Note the voltages on the picture in this post:
Are there any other voltages that aren’t matching up to the voltages on this picture?
Good luck. Let me know.
That”s great to hear that everything is working well for you. Let me know if you have any more questions.
Most metal film resistors (usually blue in color) are specified to be within 1% tolerance of the given value. This is indicated by the brown stripe at the end of the colored bands. If you are using carbon film resistors (usually tan in color), they are usually 5% tolerance, indicated by the gold stripe at the end of the colored bands. If all you have is 5% resistors then you could hand match them. In practicality it’s really not that big of deal with the Cortado in your application. The weakest link in the chain by far will be how well you couple the disc to the floor boards. The audio fidelity of the system mostly hinges on that.

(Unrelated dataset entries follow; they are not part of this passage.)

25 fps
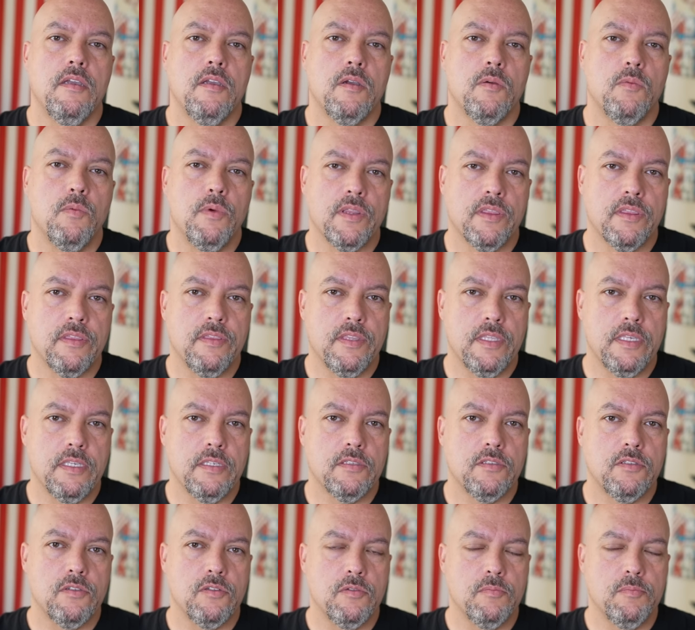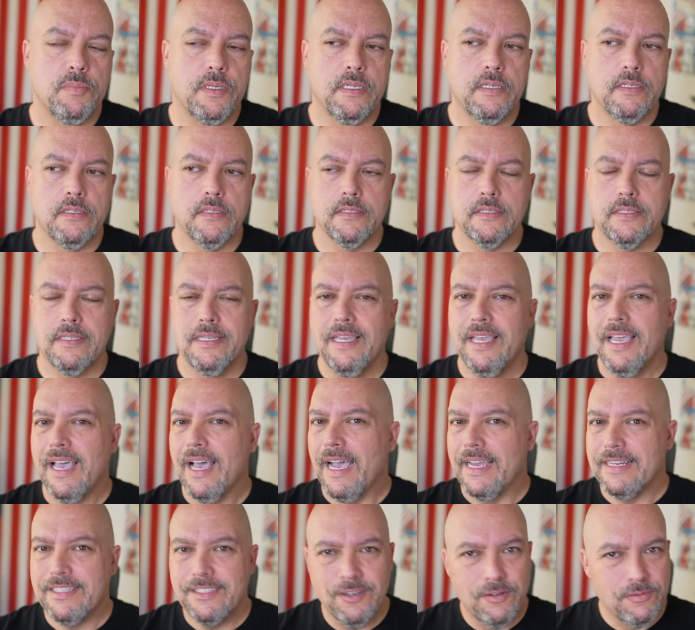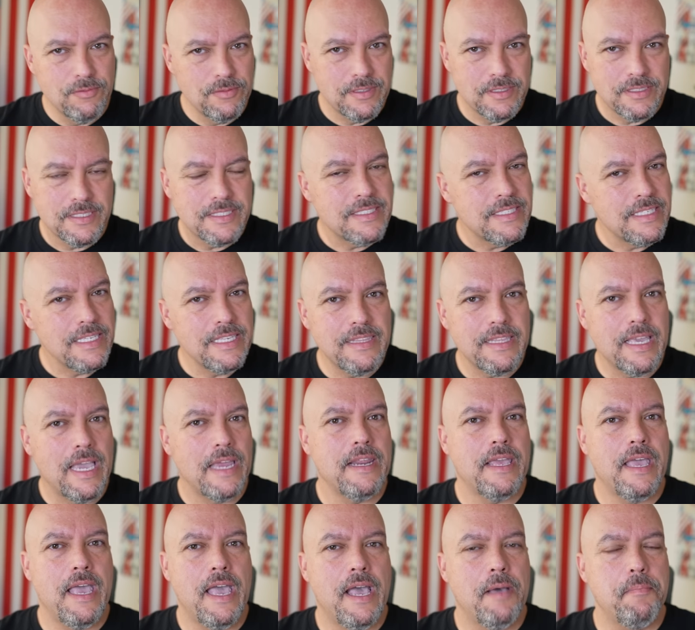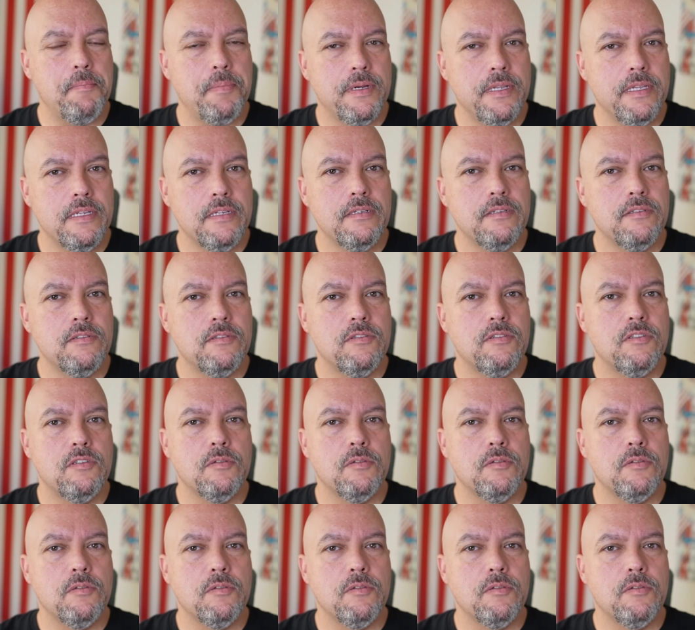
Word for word: with these two bills. I don't see that happening,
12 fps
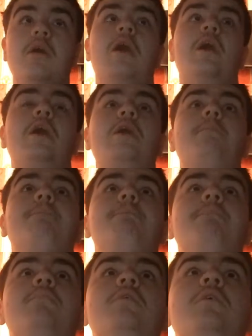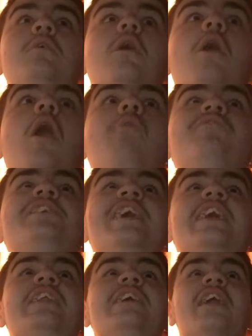Um, on the day
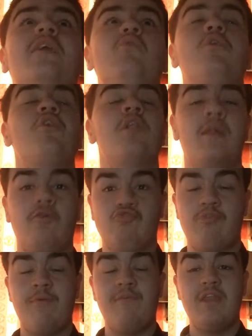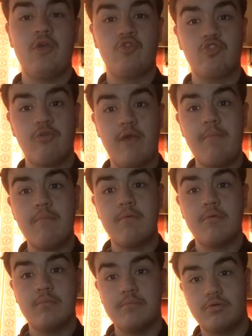he died, I would have done a little tribute video to him,
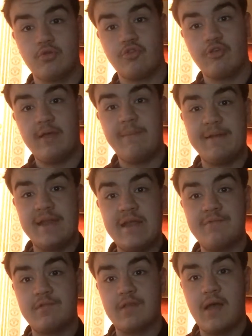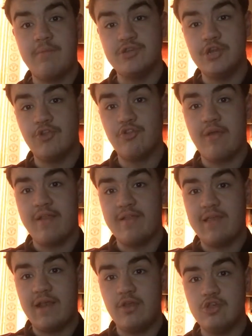but um, I didn't have the time due to
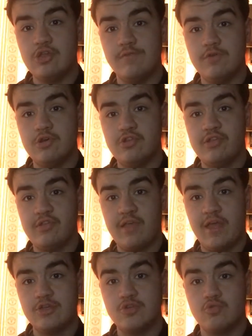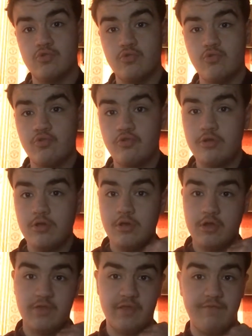intense university schedules.
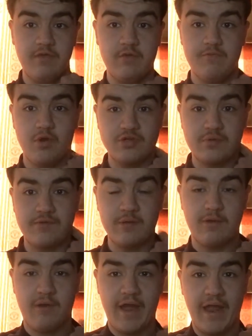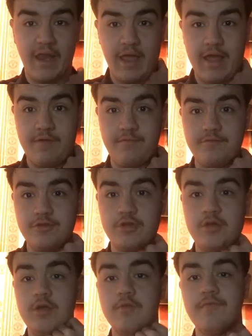Because if you've watched my video about why I left,
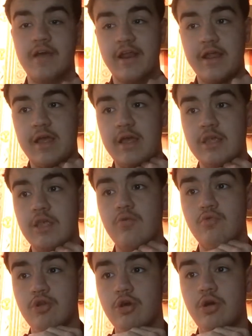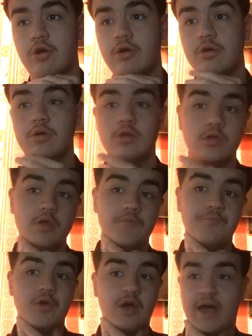then uh, you'll know
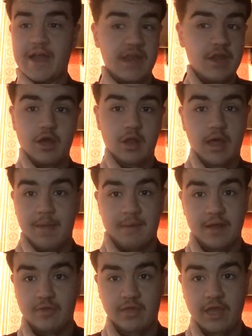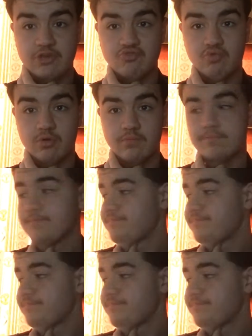that I did not like my schedule.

Attached is a circuit that I just drew up. It shows you how you could use your external power supply as phantom power for the Cortado. As you can see, pins 2 and 3 of the XLR jack are used for both signal and phantom power. The signal (an ac voltage) is superimposed on the DC phantom power. The signal is the separated from the DC via the two 47uF/63V capacitors. Make sure they are rated for a voltage higher than your phantom power. The XLR pins (2 and 3) are separated from each other via the two 6.8K resistors. The two 100K resistors are to give the caps a place to drain when nothing is plugged into the XLR cable. You may need to increase the value of these (to has high as 1M) if the Cortado has a hard time driving the signal past them (ie the output signal is lower than you want). Let me know if you need more explanation or if you have other questions.